On September 13-14, 2024 there will be a workshop on "Phonological Domains and What Conditions Them", co-hosted by Hannah Sande (UC Berkeley) and Martin Krämer (Tromsø), held in the UC Berkeley Linguistics Department (in Dwinelle 370). The schedule for the workshop, along with a list of presenters and talk titles, can be found on the website (click here).
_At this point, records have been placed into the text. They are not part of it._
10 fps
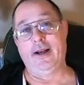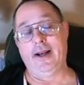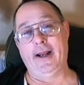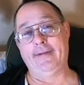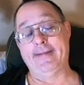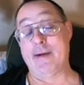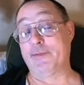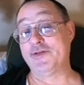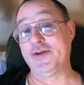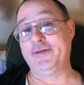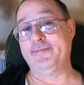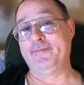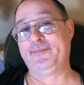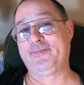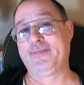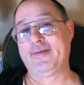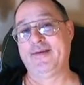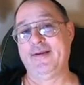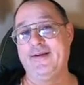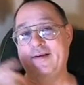and that was it.
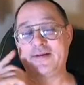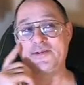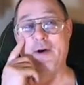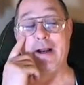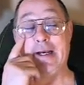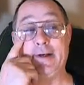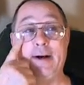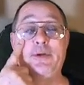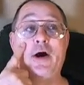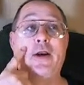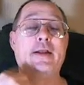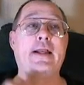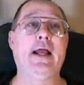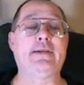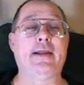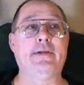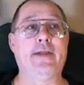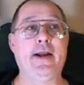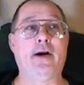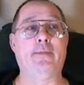So I ended up gutting that thing
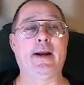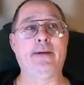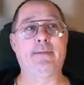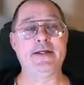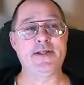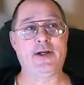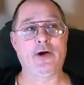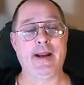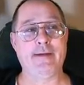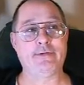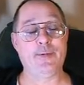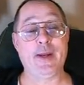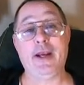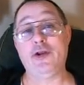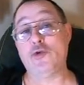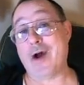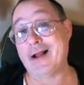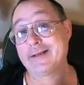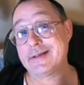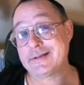later. My, my singer gave it to me. Hey, do you
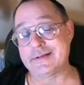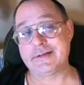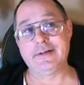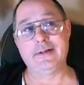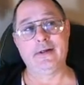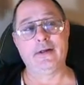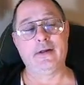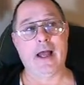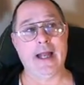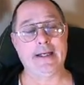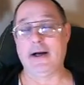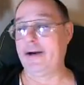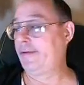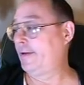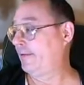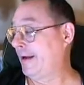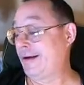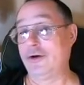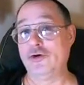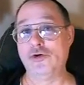want this? I gutted it
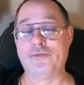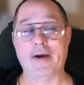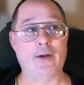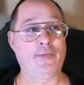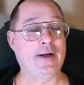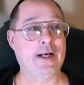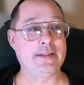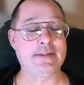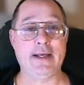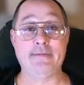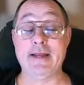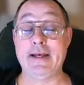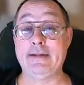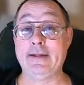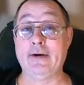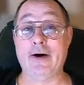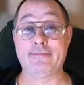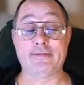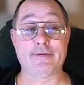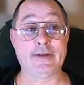like a goof. I don't think I saved anything
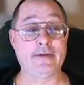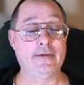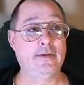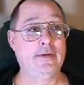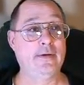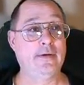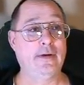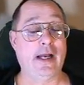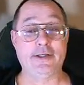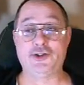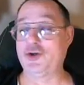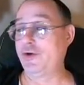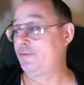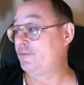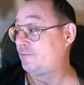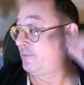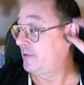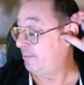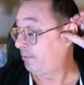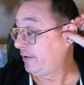off of it. I should have
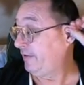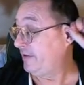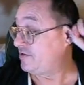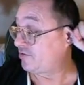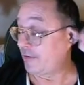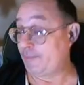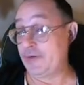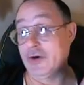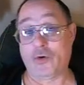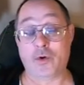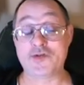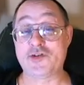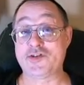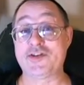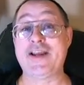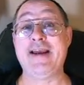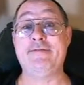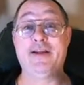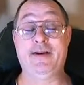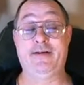completely stripped it or just
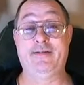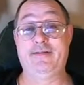saved it.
Many current and past UC Berkeley Linguists will be speaking, along with other prominent members of the field. If you would like to attend, please register (link here) by no later than September 1.
August 22, 2024
Maksymilian Dąbkowski has been awarded the American Philosophical Society's 2024 Lewis and Clark Fund for Exploration and Field Research on "Stress and glottalization across lexical classes in A'ingae (or Cofán; Ecuador)." Congrats, Maks!